Was bedeutet Studieren neben dem Beruf?

Studium plus Arbeit ist schwierig, aber nicht unmöglich. Oft zahlt sich die Anstrengung aus.

Berufsbegleitend zu studieren bedeutet, zwei zeitraubende Tätigkeiten miteinander zu kombinieren. Österreichische Fachhochschulabsolventen gaben in einer Studie aus dem Jahr 2012 an, 60 Stunden pro Woche für Arbeit und Studium aufzuwenden. Ein Fünftel schuftete sogar 70 Stunden und mehr. Die Zahlen passen gut zu den Erhebungen über den Zeitbedarf eines Vollzeitstudiums. Nach einer Umfrage der Uni Konstanz widmet sich der deutsche Durchschnittsstudent an 32 Stunden in der Woche seinem Studium (Studierendensurvey 2014). Das bedeutet: Ein Studium neben dem Beruf stellt hohe Anforderungen an Motivation, Disziplin, Organisationstalent, Fleiß und Willen. Verlässliche Statistiken sind rar. Nach Angaben des Onlineportals studieren-berufsbegleitend.de stellten sich Jahr 2012 immerhin 133.000 Frauen und Männer der Herausforderung, eine Vollzeittätigkeit und ein Studium unter einen Hut zu bringen. Zwar ist es sehr anstrengend, berufsbegleitend zu studieren. Das Modell hat aber auch einige Vorteile.

Pluspunkte Zähigkeit, Willen und Organisationstalent

Absolventen punkten mit ihrem berufsbegleitend erworbenen Abschluss in Bewerbungen. Arbeitgeber sind davon sehr angetan. Denn der Kandidat oder die Kandidatin dokumentiert Zähigkeit, Entschlossenheit, Organisationstalent und viele weitere Kompetenzen, die Arbeitgeber schätzen. Zahlreiche Umfragen stützen diesen Punkt.

Meist wird das gewählte Fach einen Bezug zur aktuellen Berufstätigkeit aufweisen. Studierende können dann Studieninhalte direkt in der Praxis erproben und Anliegen und Herausforderungen aus dem Beruf ins Studium einbringen. Gerade an der SRH Hochschule Heidelberg eröffnet die moderne Didaktik nach dem CORE-Modell dafür viele Möglichkeiten. Mit anderen Worten: Berufstätige holen aus ihrem Studium das Maximum an Kompetenzerwerb heraus.

Maximaler Gewinn

Hochschulen wie die SRH Hochschule Heidelberg haben Studiengänge inzwischen so flexibel organisiert, Präsenzveranstaltungen auf den Abend und die Wochenenden gelegt, die Anerkennung berufspraktischer Kompetenzen großzügig geregelt und hochwertige Studiendokumente für Selbst- und E-Learning-Phasen geschaffen, dass das berufsbegleitende Studium nicht länger dauern muss als ein Vollzeitstudium. Das ist ein wichtiges Qualitätsmerkmal.
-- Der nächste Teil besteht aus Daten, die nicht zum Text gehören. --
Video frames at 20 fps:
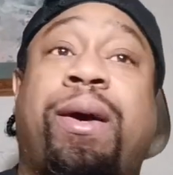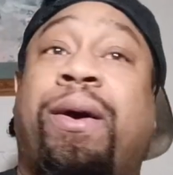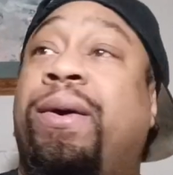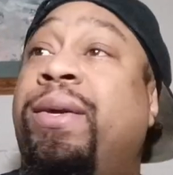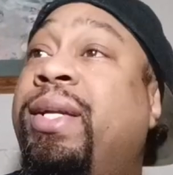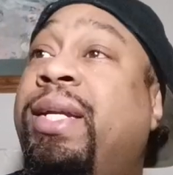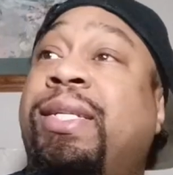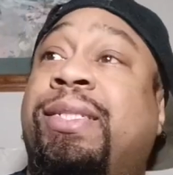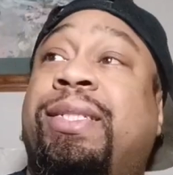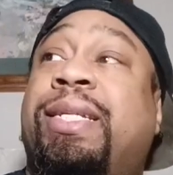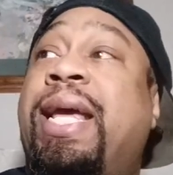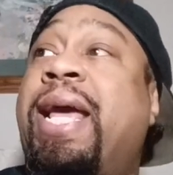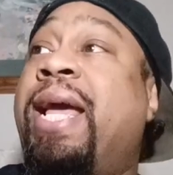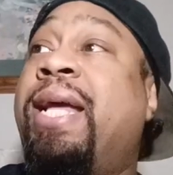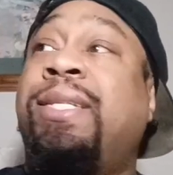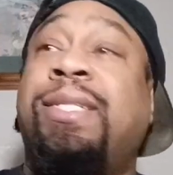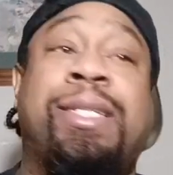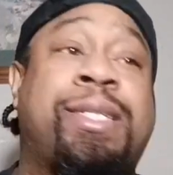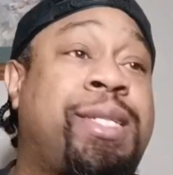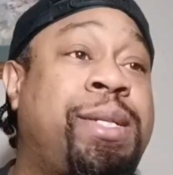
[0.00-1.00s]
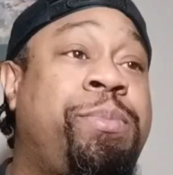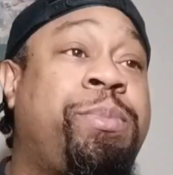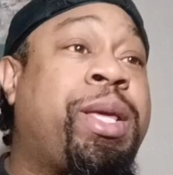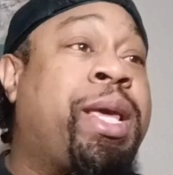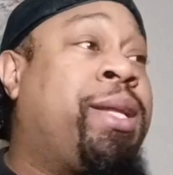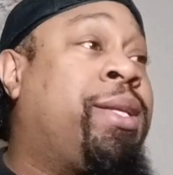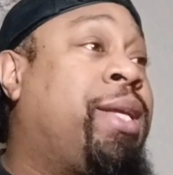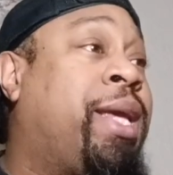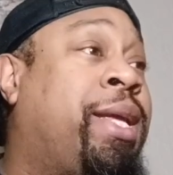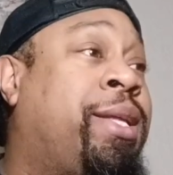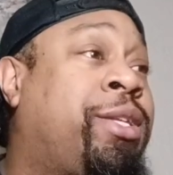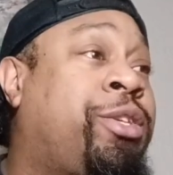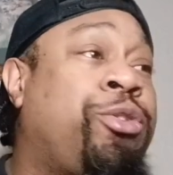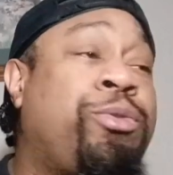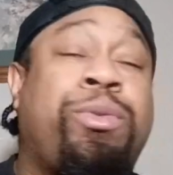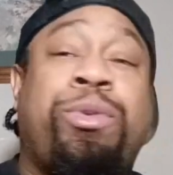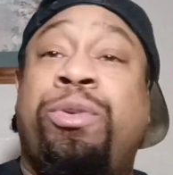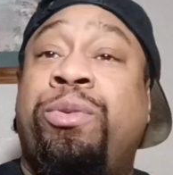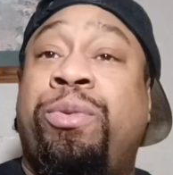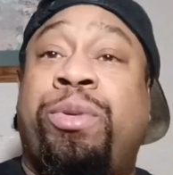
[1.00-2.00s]
on these tangents and
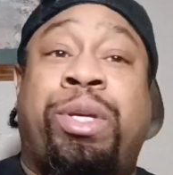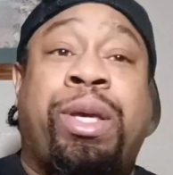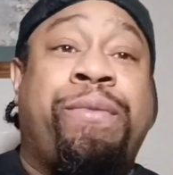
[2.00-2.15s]
you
Denn die Abbruchquoten in Fernstudiengängen sind u.a. auch deshalb hoch, je nach Anbieter zwischen 30 und 70 Prozent, weil die Motivation über die lange Strecke von fünf bis sechs Jahren häufig leidet.

Dennoch gilt es Durststrecken zu durchstehen. Unterstützung ist wichtig. Wenn Familie, Freunde und vielleicht sogar der aktuelle Arbeitgeber die Studienwahl unterstützen, dann lassen sich Schwierigkeiten leichter überwinden. Einzelkämpfer dagegen habe es schwer.

Ein wenig Erleichterung schaffen die Bildungsurlaubs- und Bildungszeitgesetze. Immerhin 13 von 16 Bundesländern haben inzwischen (2015) für Arbeitnehmer die Möglichkeit geschaffen, fünf Tage Extra-Urlaub zu nehmen, wenn er für Weiterbildungen eingesetzt wird. Studierende an der SRH Hochschule Heidelberg profitieren davon. Kleines Bonbon: Das Finanzamt akzeptiert die Weiterbildungskosten in vollem Umfang als steuermindernd. Bei Gutverdienern kann das die Hälfte der Studiengebühren ausmachen.